In Katsina State, the state government detected names of children and wives of some prominent persons on the payroll of local government areas in the state.
The state Governor Aminu Masari, who made this known, said that the state could now save about N500m monthly after flushing out the ghost workers.
The Kano State Government also discovered 7,629 ghost workers after a biometric verification of its workforce. The state Head of Service, Muhammad Na’iya, said following the discovery, the state would now save over N283.5m monthly from paying the ghost workers.
In Benue State, Governor Samuel Ortom said a report by a biometric audit consultant showed that over N170m was being spent by the state government as salaries to 14,000 ghost workers every month. This means the state government has been spending over N2.04bn monthly on the ghost workers and N10.2bn in the last five years.
On June 13, 2016, the Abia State Commissioner for Finance, Mr. Obinna Oriaku, revealed that the state uncovered no fewer than 1,800 ghost workers after a biometric verification exercise. He said with the exercise, the state had succeeded in reducing its monthly wage bill from N1.5bn to N1.0 57bn.
The Adamawa State Government uncovered 12,609 ghost workers in the state’s local government payroll. The Chairman of the Local Government Staff Verification Committee in the state, Mr. Maurice Vunobolki, disclosed that 12,609 ghost workers had cost the state a monthly wage bill of N341m N4.1bn annually.
While some states have concluded biometric verification exercises and have identified ghost workers in their thousands, civil servants are regularly undergoing verification in many other states.
The Niger State Government said the screening exercise it initiated was ongoing and that it would go a long way to fish out ghost workers at the state and local government levels.
The economic crunch has also forced several states to strategise on how to drive economic revolution in their respective states.
Enugu State Governor, Ifeanyi Ugwuanyi, recently set up an economic team to scout for organizations from all parts of the globe to invest in the state.
Towards this direction, a 15-man team to act as an Economic Advisory Committee was set up by the state governor to guide the state government on the best economic policies that will engender sustainable economic growth in the state, amidst dwindling revenue from the Federation Account.
Members of the committee includes a former minister of power from Enugu state, Prof. Barth Nnaji, deputy senate president, Chief Ike Ekweremadu, Chief Innocent Chukwuma, the chief executive of Innoson Group of Companies located at Emene near Enugu.
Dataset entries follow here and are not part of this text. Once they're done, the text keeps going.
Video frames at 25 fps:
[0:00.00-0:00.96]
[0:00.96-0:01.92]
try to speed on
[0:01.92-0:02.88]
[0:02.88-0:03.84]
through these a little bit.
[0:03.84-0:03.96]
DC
Others include Professor Osita Ogbu, a former Economic Adviser to the president and current Director of the Institute of Development Studies at University of Nigeria Nsukka, Mrs. Lorreta Aniagolu, Monsignor Prof. Obiora Ike, Chief Chilo Offiah, former Aviation minister, Ambassador. Fidelia Njeze, Dr. Chikelu Mba, Mr. Kelvin Emeka Onah, Mr. Emeka Odo, Princess Ngozi Nnaedozie, Mr. John Okoye and Mr. Ikechukwu Chioke.
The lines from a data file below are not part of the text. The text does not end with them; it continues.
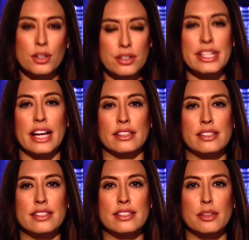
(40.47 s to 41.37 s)
Her
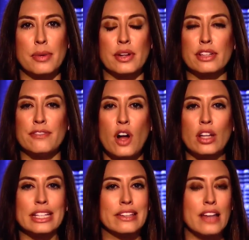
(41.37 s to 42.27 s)
stance appearing to
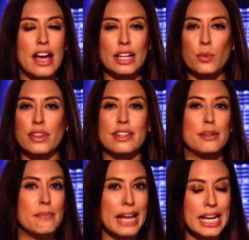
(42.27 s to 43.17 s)
fall in line with
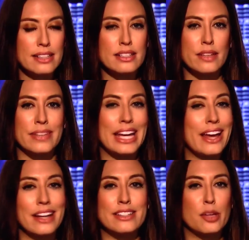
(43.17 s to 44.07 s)
the demands of
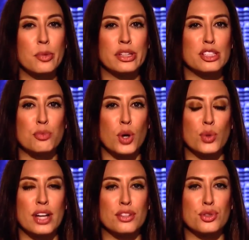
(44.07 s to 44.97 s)
the anti police
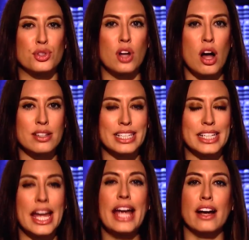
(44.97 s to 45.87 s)
protesters,
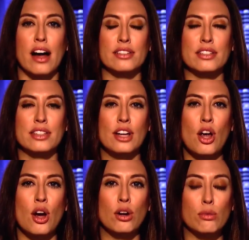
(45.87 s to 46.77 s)
causing chaos
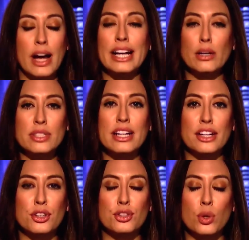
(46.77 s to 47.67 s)
right
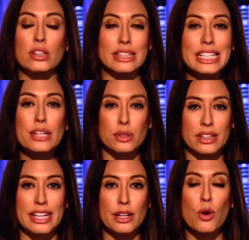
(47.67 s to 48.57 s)
outside her door,
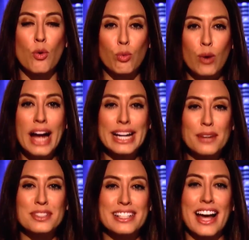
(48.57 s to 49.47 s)
literally right
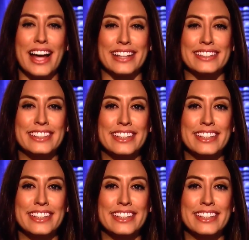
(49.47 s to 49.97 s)
outside.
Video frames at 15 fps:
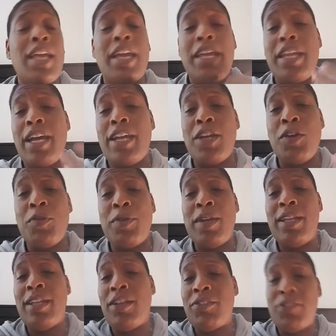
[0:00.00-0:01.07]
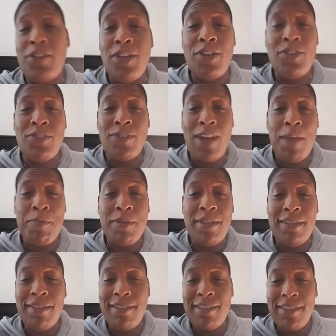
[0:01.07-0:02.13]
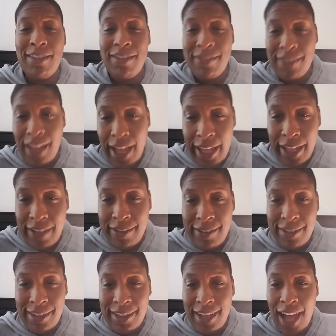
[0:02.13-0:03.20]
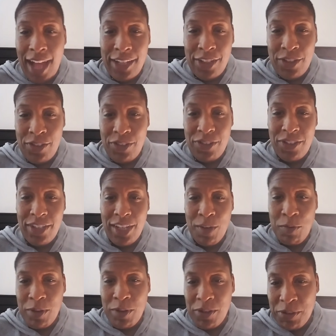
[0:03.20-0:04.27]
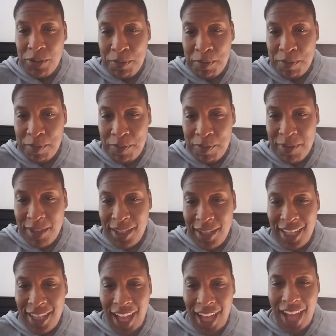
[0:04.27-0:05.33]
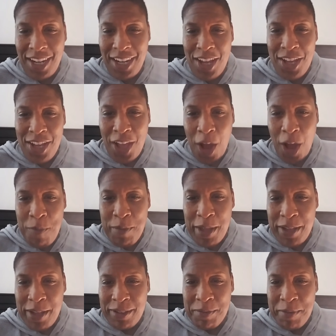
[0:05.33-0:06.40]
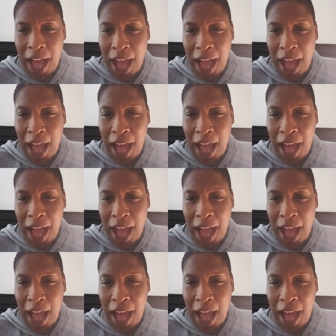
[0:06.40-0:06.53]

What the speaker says: And I go in, I start dropping science, knowledge, and wisdom. I know y'all miss me.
A government house press statement said “The governor’s move is basically a response to the concern across the country owing to the frightening development in the oil sector, which has made it difficult for some states and even the federal governments to pay their staff salaries and meet other obligations starring them in the face, as governments that should be responsive to the yearnings of the people.
“The advisory committee is coming at a time when “Enugu State Government has come to the conclusion that the advisory committee will assist us in investments promotion, mobilization of funds, increased internally generated revenue (IGR) and establishment of industries.”, the statement said.